The Battle of Manila Bay

Battle of Manila Bay

After Spain enacted repressive measures against Cuban rebells in 1895, in an effort to quell ongoing insurgencies against Spanish rule, graphic depictions of Spain’s inhumane treatment of Cuban citizens enraged public opinion back in the states, and when mass insurrection and violence returned to the island in 1898, U.S. authorities quickly ordered the battleship USS Maine into Havana Harbor, with the flimsy objective of protecting American citizens on the island.
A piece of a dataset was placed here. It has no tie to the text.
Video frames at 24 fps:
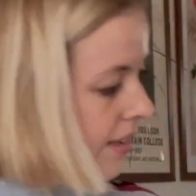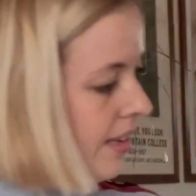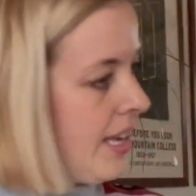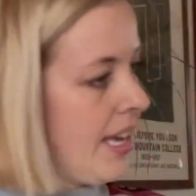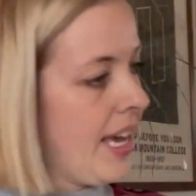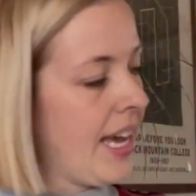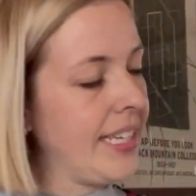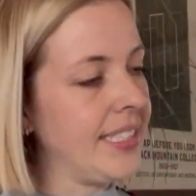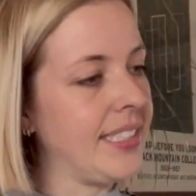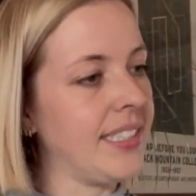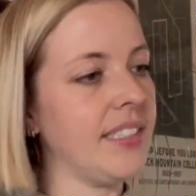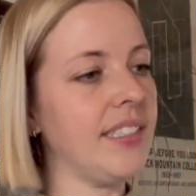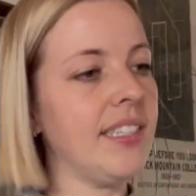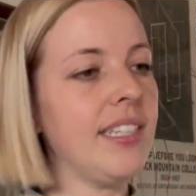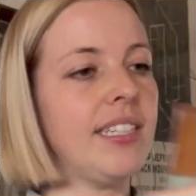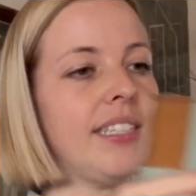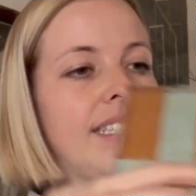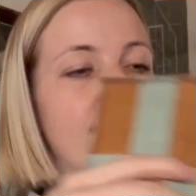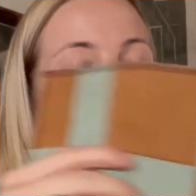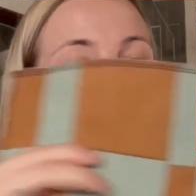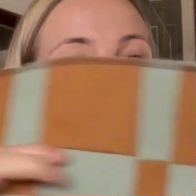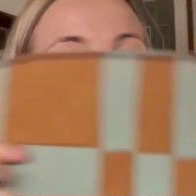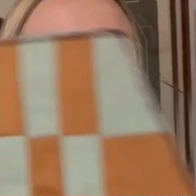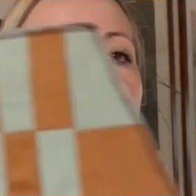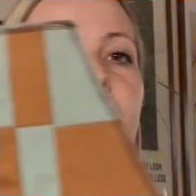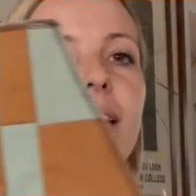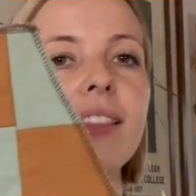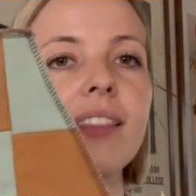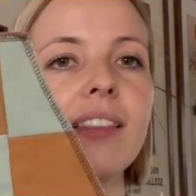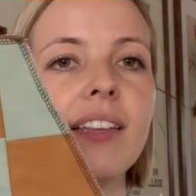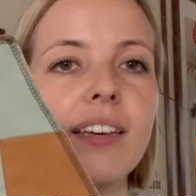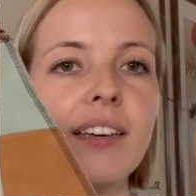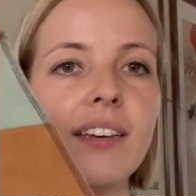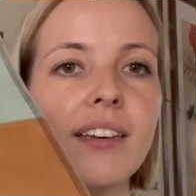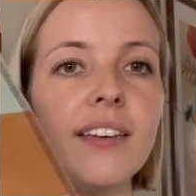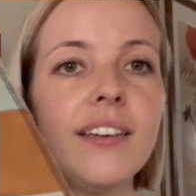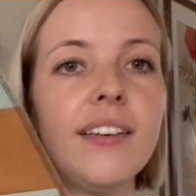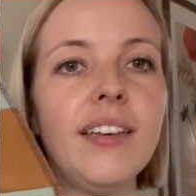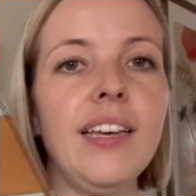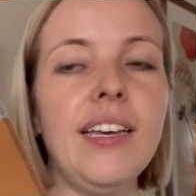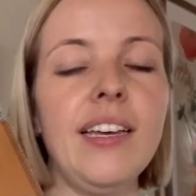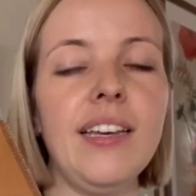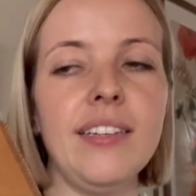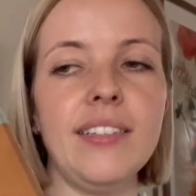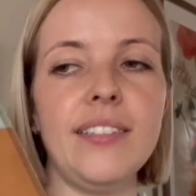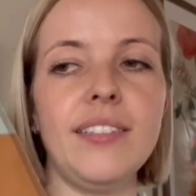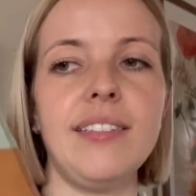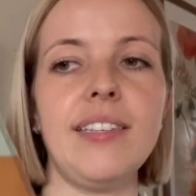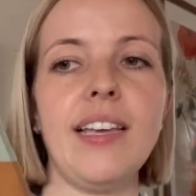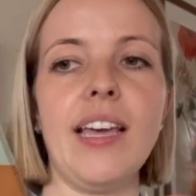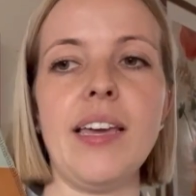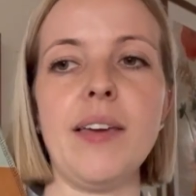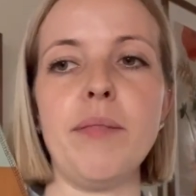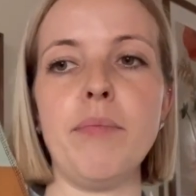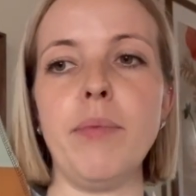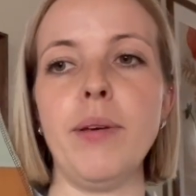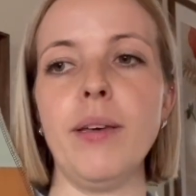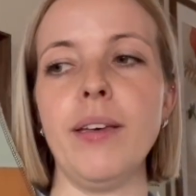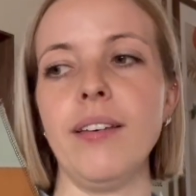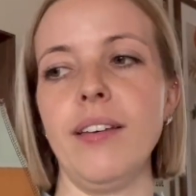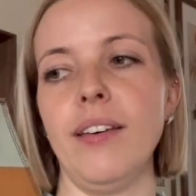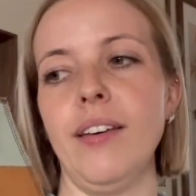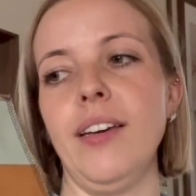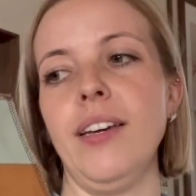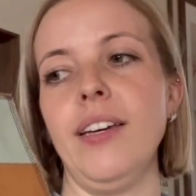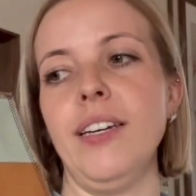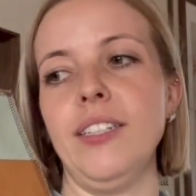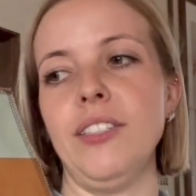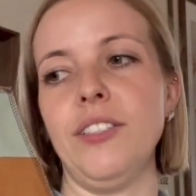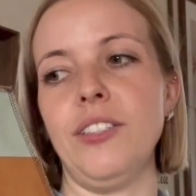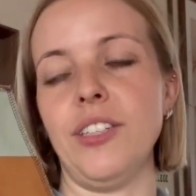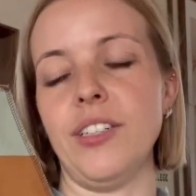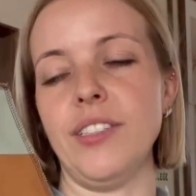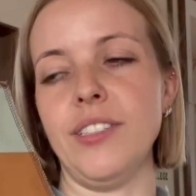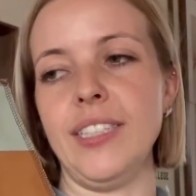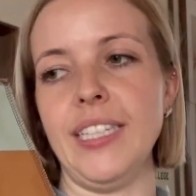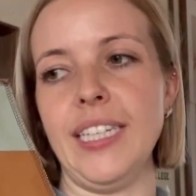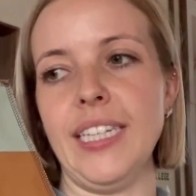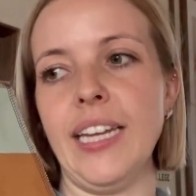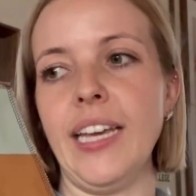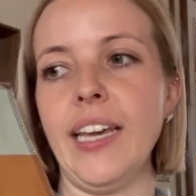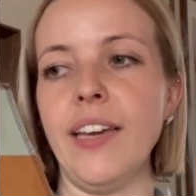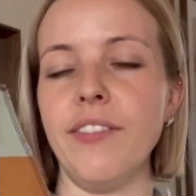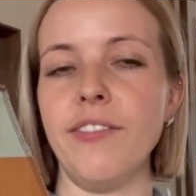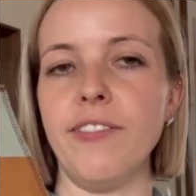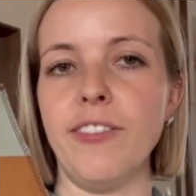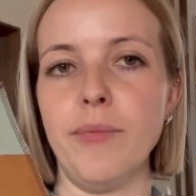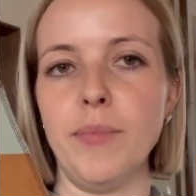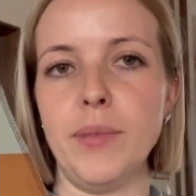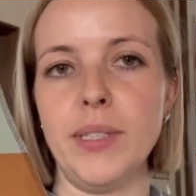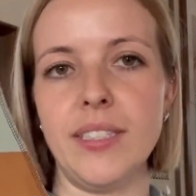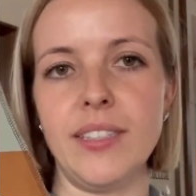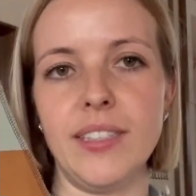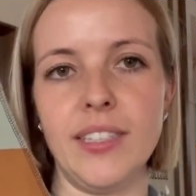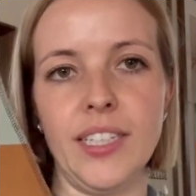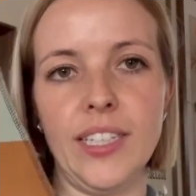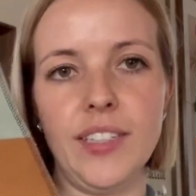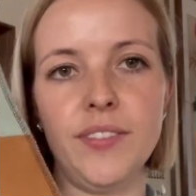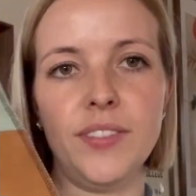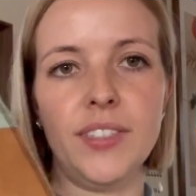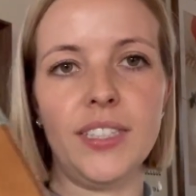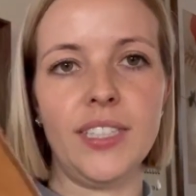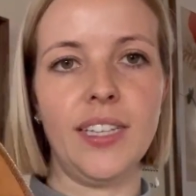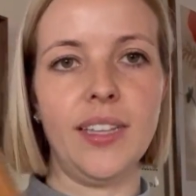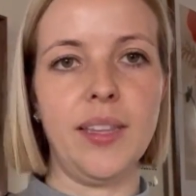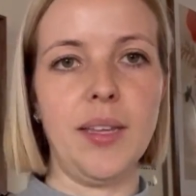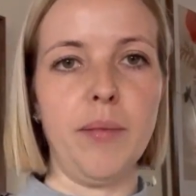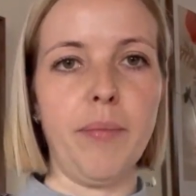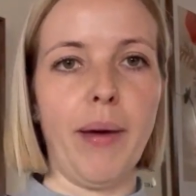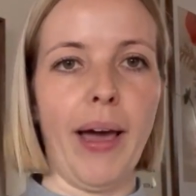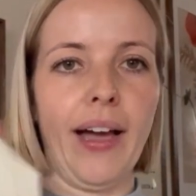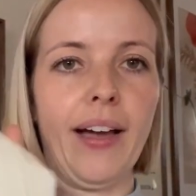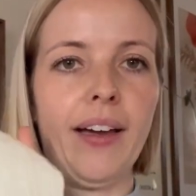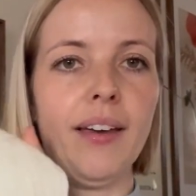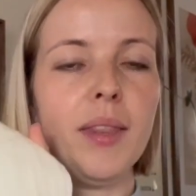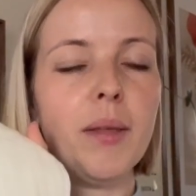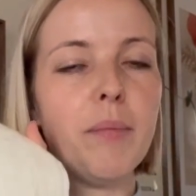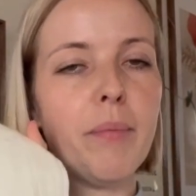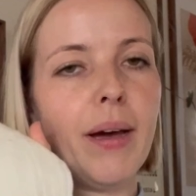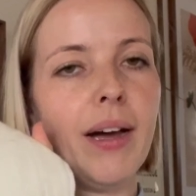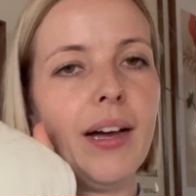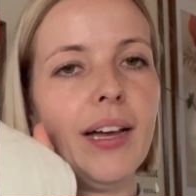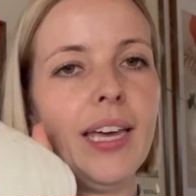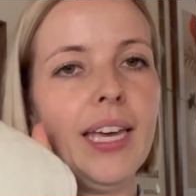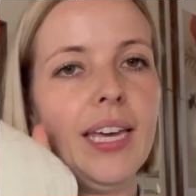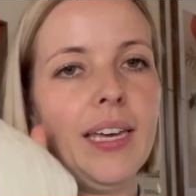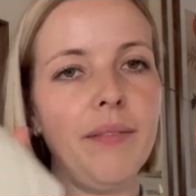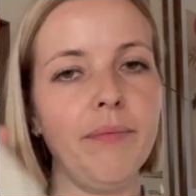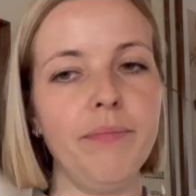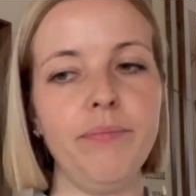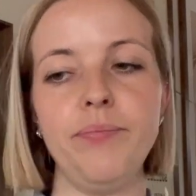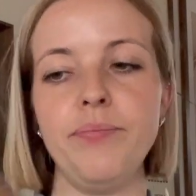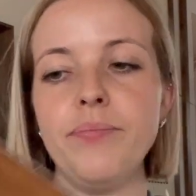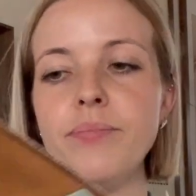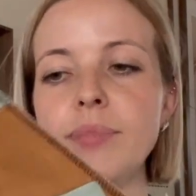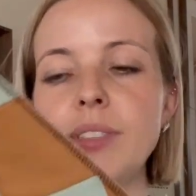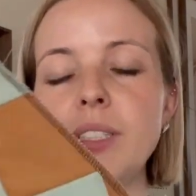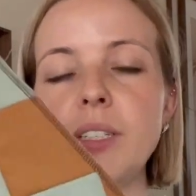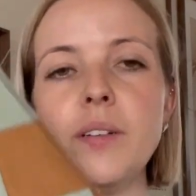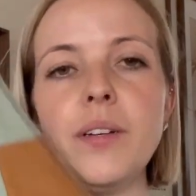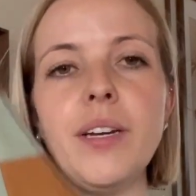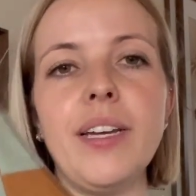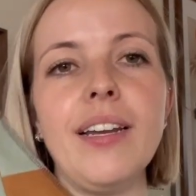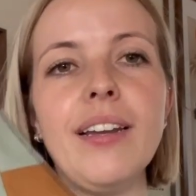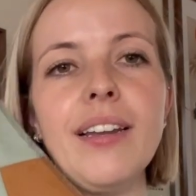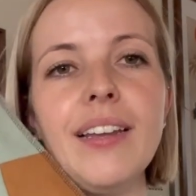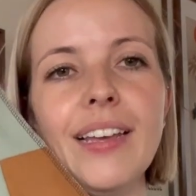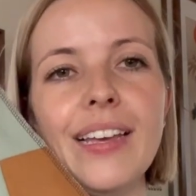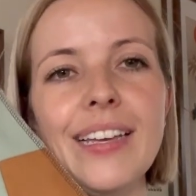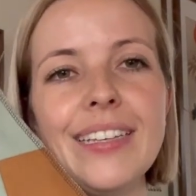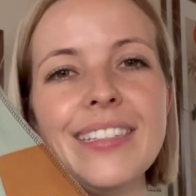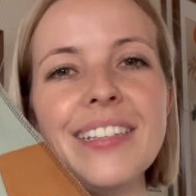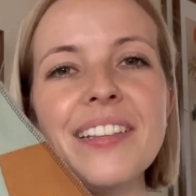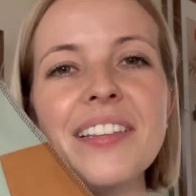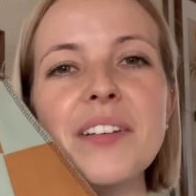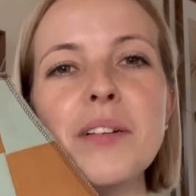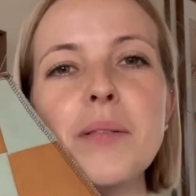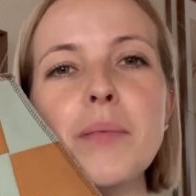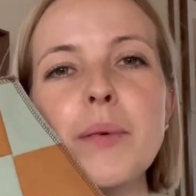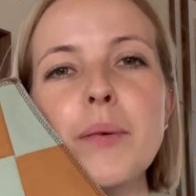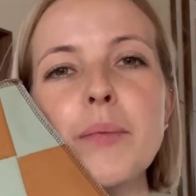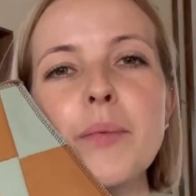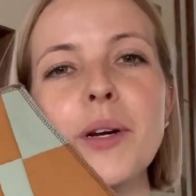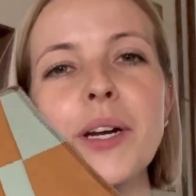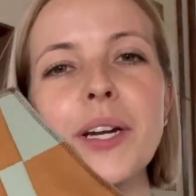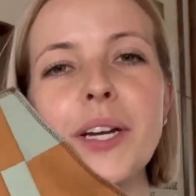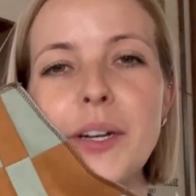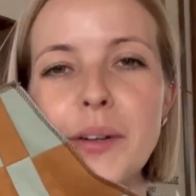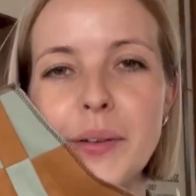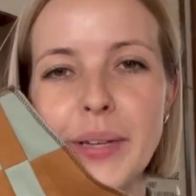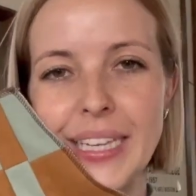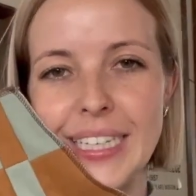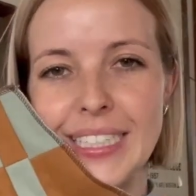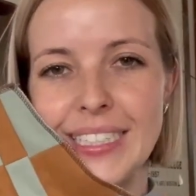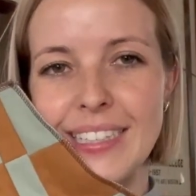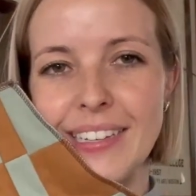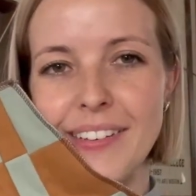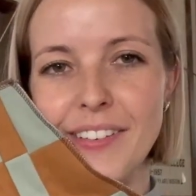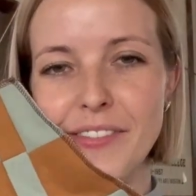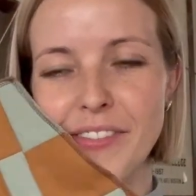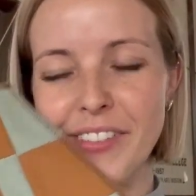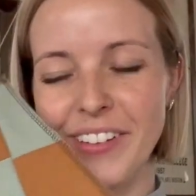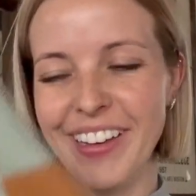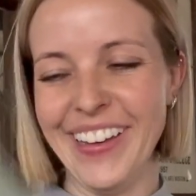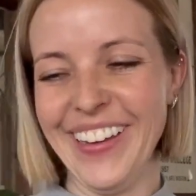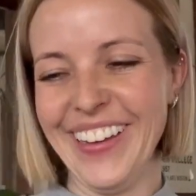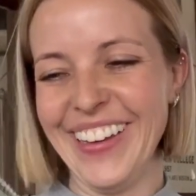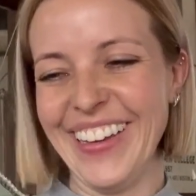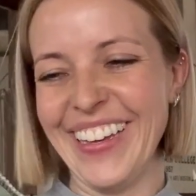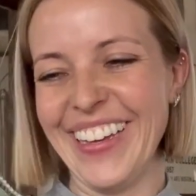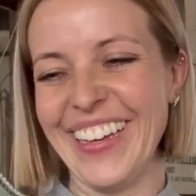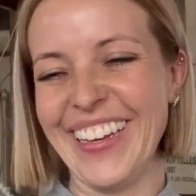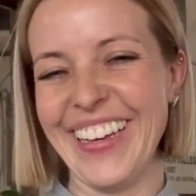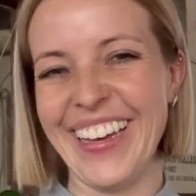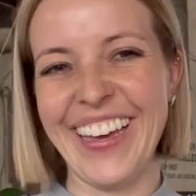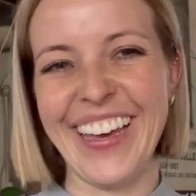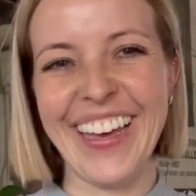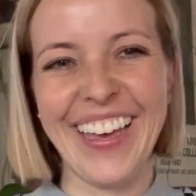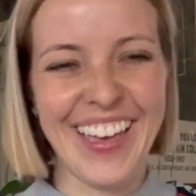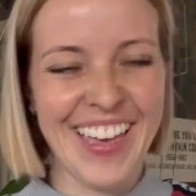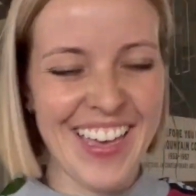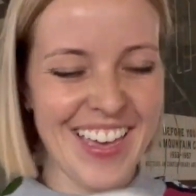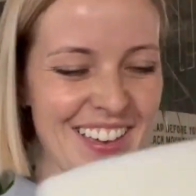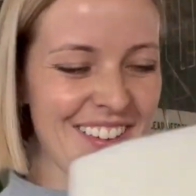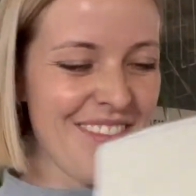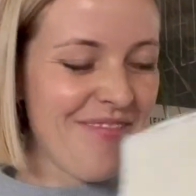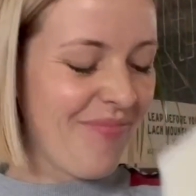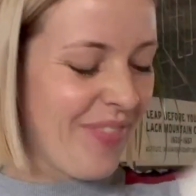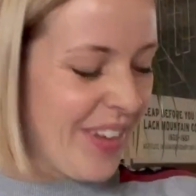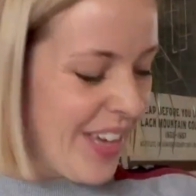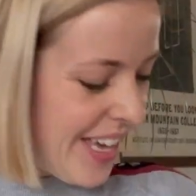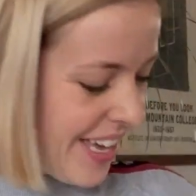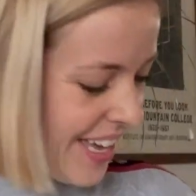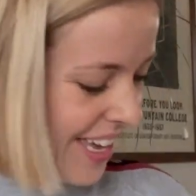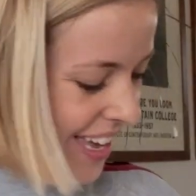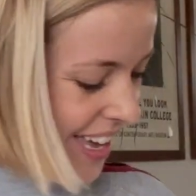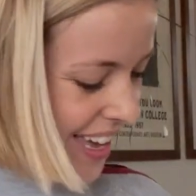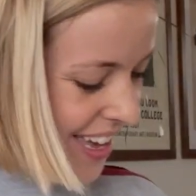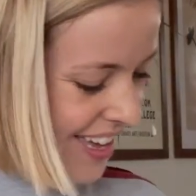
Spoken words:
I still need to add the same jersey knit from the sleeves to the back of the pocket, so it is a little bit more cohesive. But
Instead, at 9:40 at night on February 15, the USS Maine was rocked by a massive explosion, sinking the ship at a cost of 260 American lives.

Shaky Evidence

Despite dubious evidence that Spain was the culprit, Congress and President William McKinley declared war on Spain on April 23, immediately ordering Commodore George Dewey, commander of the U.S. Asiatic Squadron, to destroy Spain’s ragtag and aging Pacific fleet. Setting sail from Hong Kong to the Spanish possession of the Philippines on April 25th, five days later, Dewey’s fleet lookouts caught sight of Luzon, extinguishing all running lights after dark as they slipped past the defensive guns on Corregidor Island. After sunrise on May the 1st, the American’s overwhelmingly superior warships, readiness and personnel—thanks in large part to the efforts of assistant secretary of the Navy, Teddy Roosevelt—Dewey turned to his flagship captain aboard Olympia and said, “You may fire when ready, Gridley.” Over the next two hours, the Americans decimated the bulk of Spain’s warships off Cavite naval base, before pausing in their assault when Dewey ordered a second breakfast for his crews.

Back to War

Once fed, the commodore resumed the fight on the surviving Spanish vessels who refused to surrender, until a signal from the USS Petrel to Dewey’s flagship announced that the enemy had surrendered. Once the battle was over, Spain had lost an estimated 370 men, against American casualties of less than ten—drawing to a close one of the most lopsided wars in modern military history. The short-lived Spanish-American War itself officially ended in an armistice on August 12th, followed by the Treaty of Paris in December, which ceded Puerto Rico and Guam to the U.S., while making the island of Cuba a U.S. protectorate. As a final insult, the U.S. purchased the Philippines from Spain for $20 million, which immediately turned the guns of Filipino insurgents from an old enemy to a new one, leading to the deaths of a significantly more American servicemen than had been lost in the defeat of the Spanish, making the Battle of Manila Bay, a humiliating end to the once-proud Spanish empire.